Collected data:
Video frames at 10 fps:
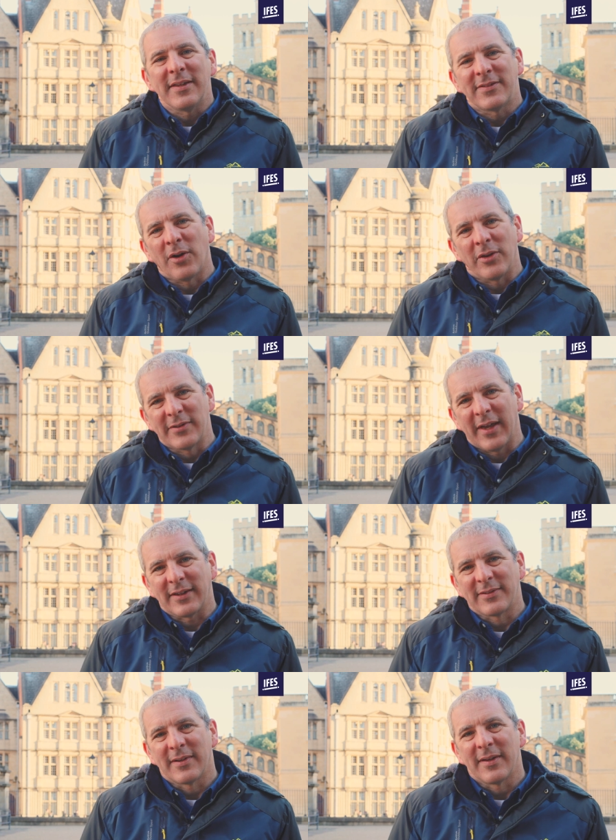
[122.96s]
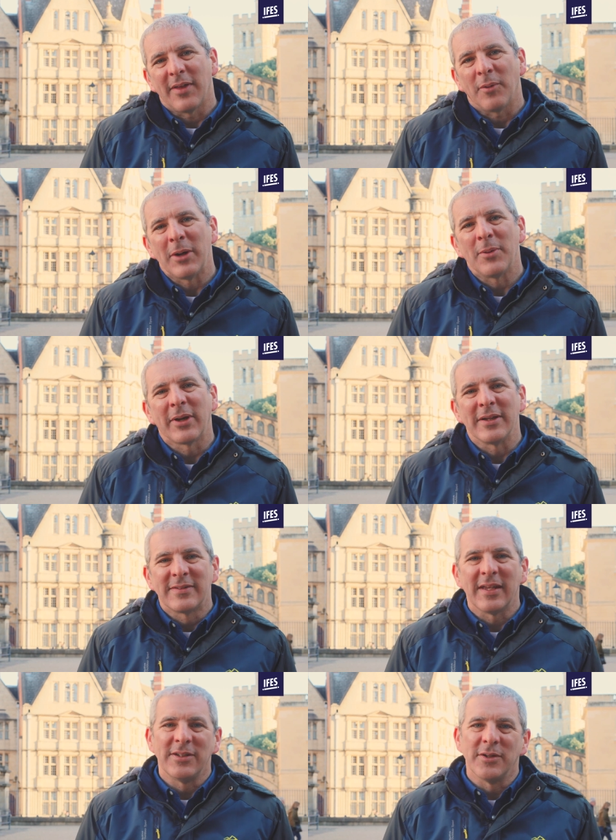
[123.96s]
this context that we will
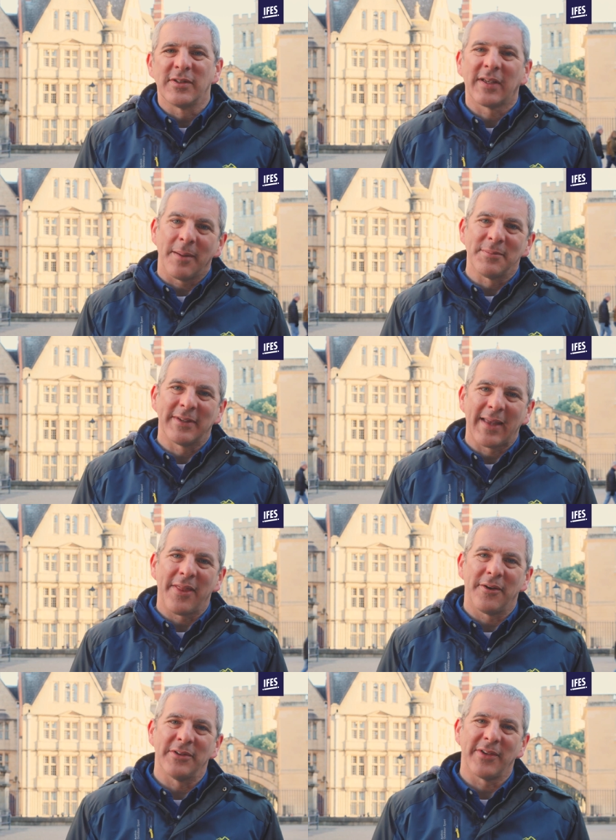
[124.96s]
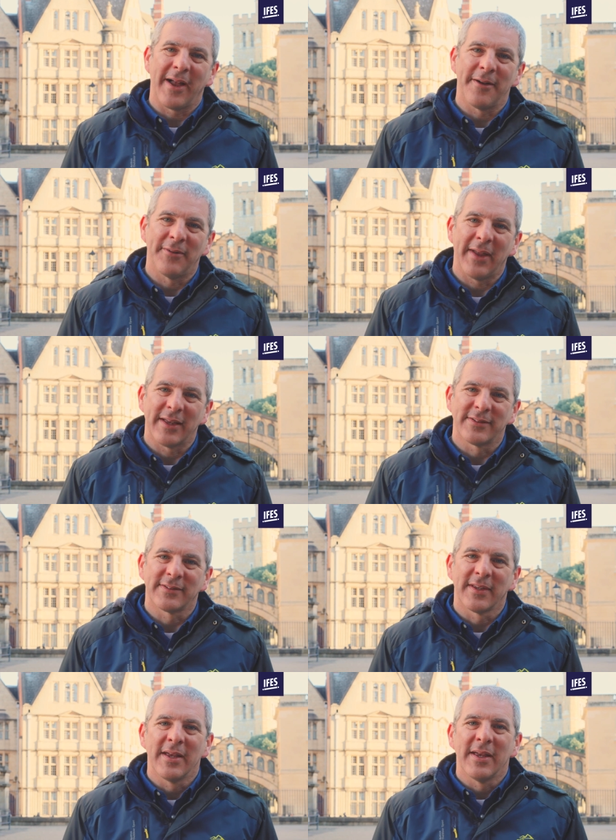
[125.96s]
continue to come together as
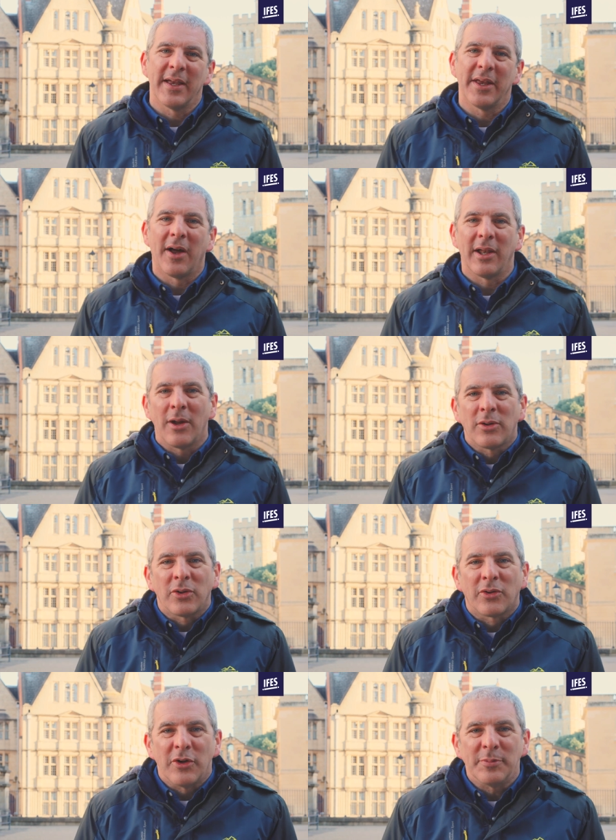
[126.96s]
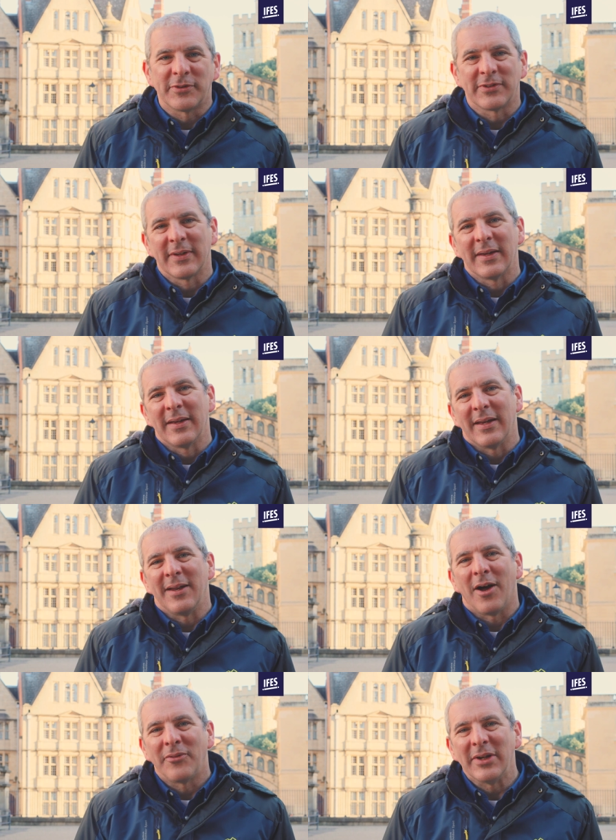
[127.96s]
IFES, in our local groups,
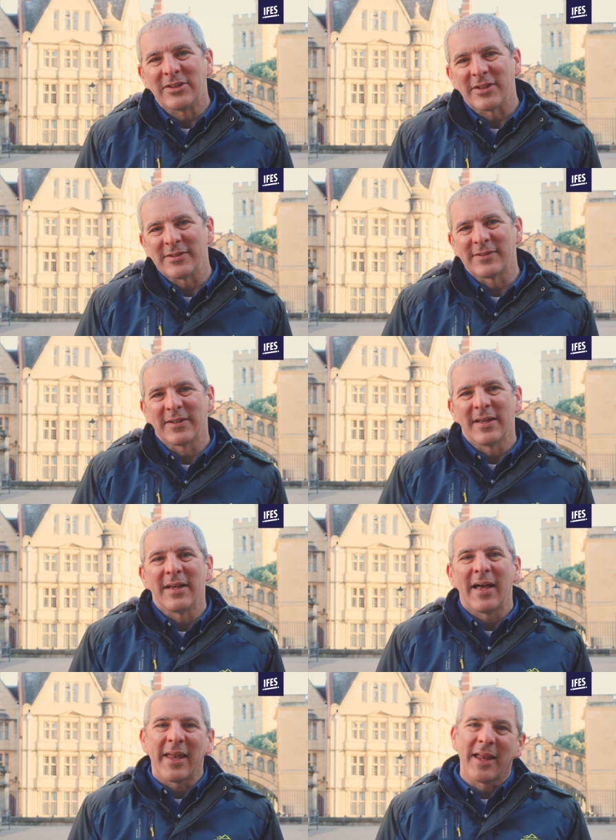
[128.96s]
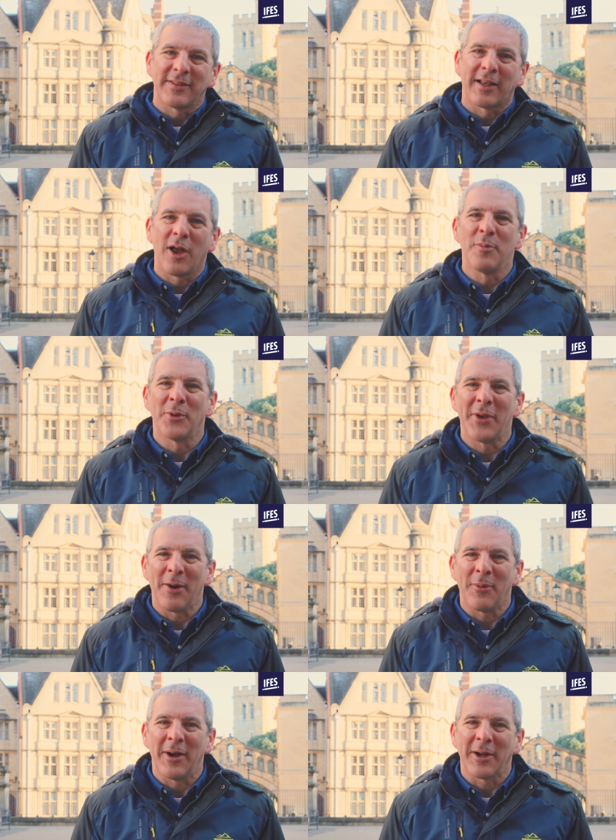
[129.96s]
in our regions, and as a global
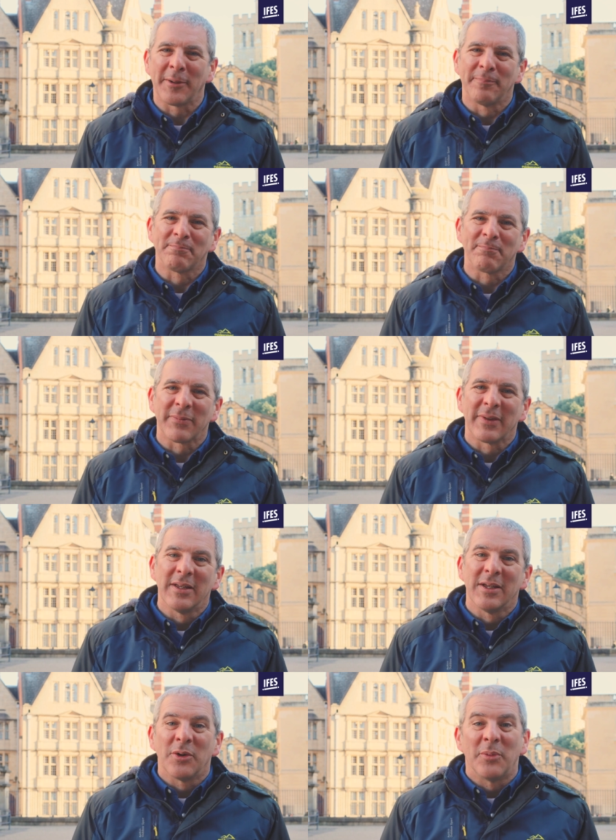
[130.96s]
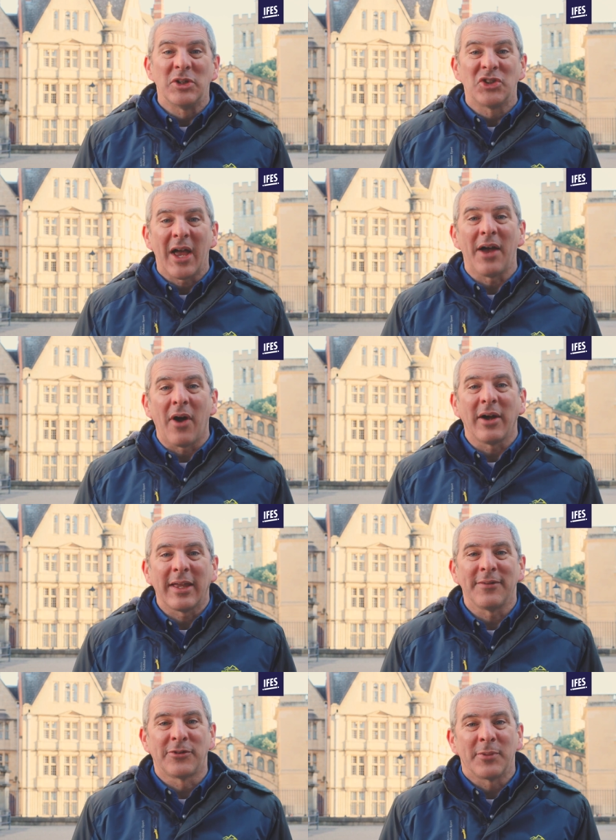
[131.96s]
network. We share our
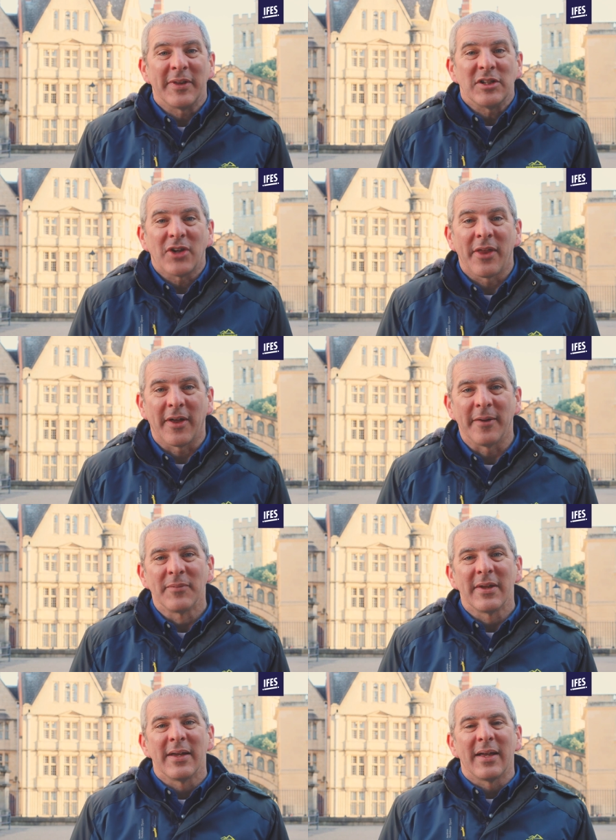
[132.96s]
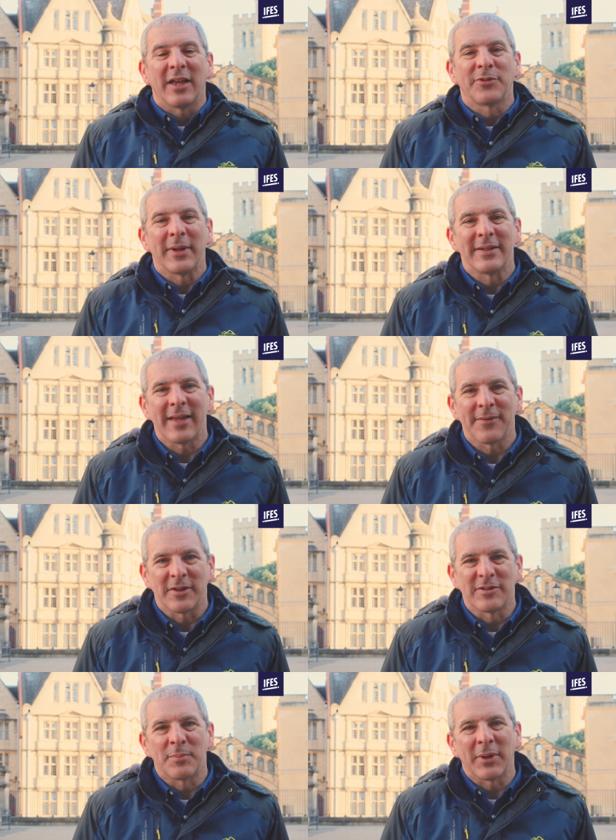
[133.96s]
gifts with each other as we
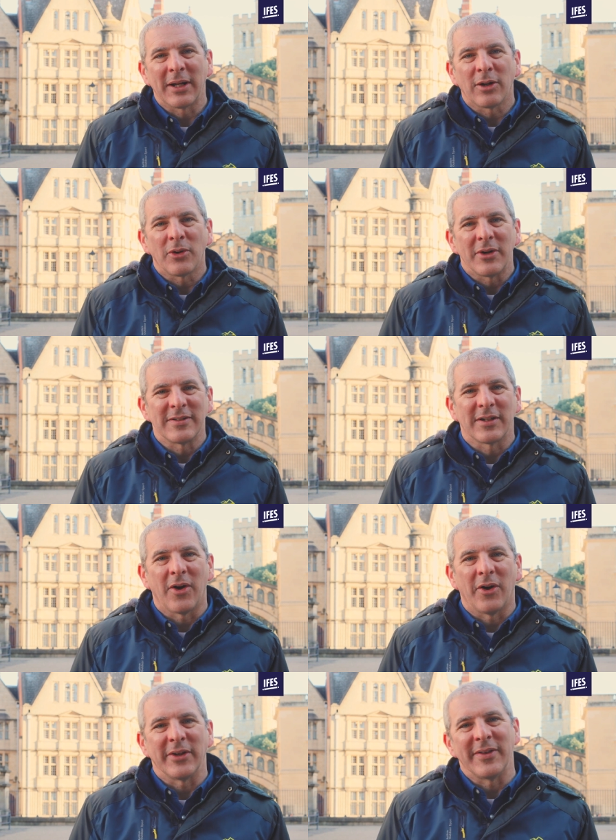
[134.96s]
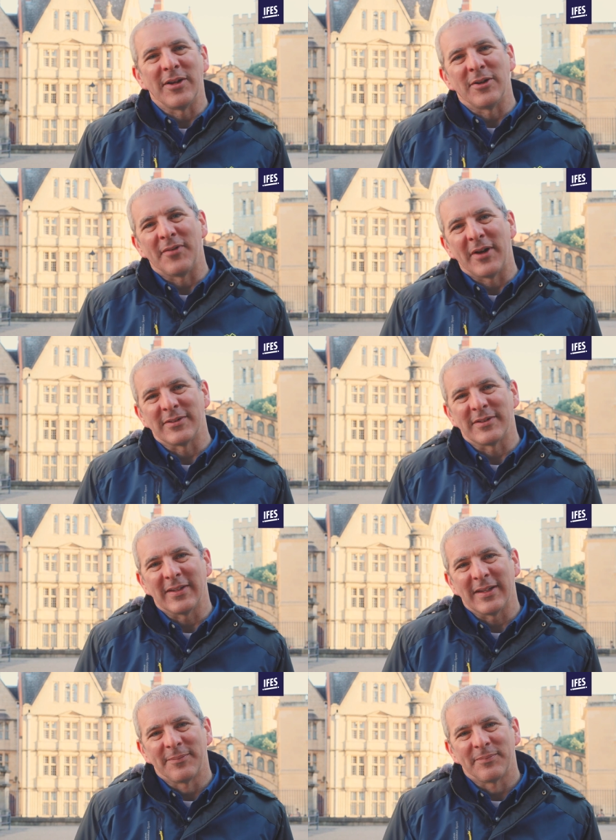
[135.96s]
endeavour to bring glory to God in the university.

Work order |
Please print the records above once more, word for word, omitting all pictures.

Output |
Video frames at 10 fps:
[122.96s]
[123.96s]
this context that we will
[124.96s]
[125.96s]
continue to come together as
[126.96s]
[127.96s]
IFES, in our local groups,
[128.96s]
[129.96s]
in our regions, and as a global
[130.96s]
[131.96s]
network. We share our
[132.96s]
[133.96s]
gifts with each other as we
[134.96s]
[135.96s]
endeavour to bring glory to God in the university.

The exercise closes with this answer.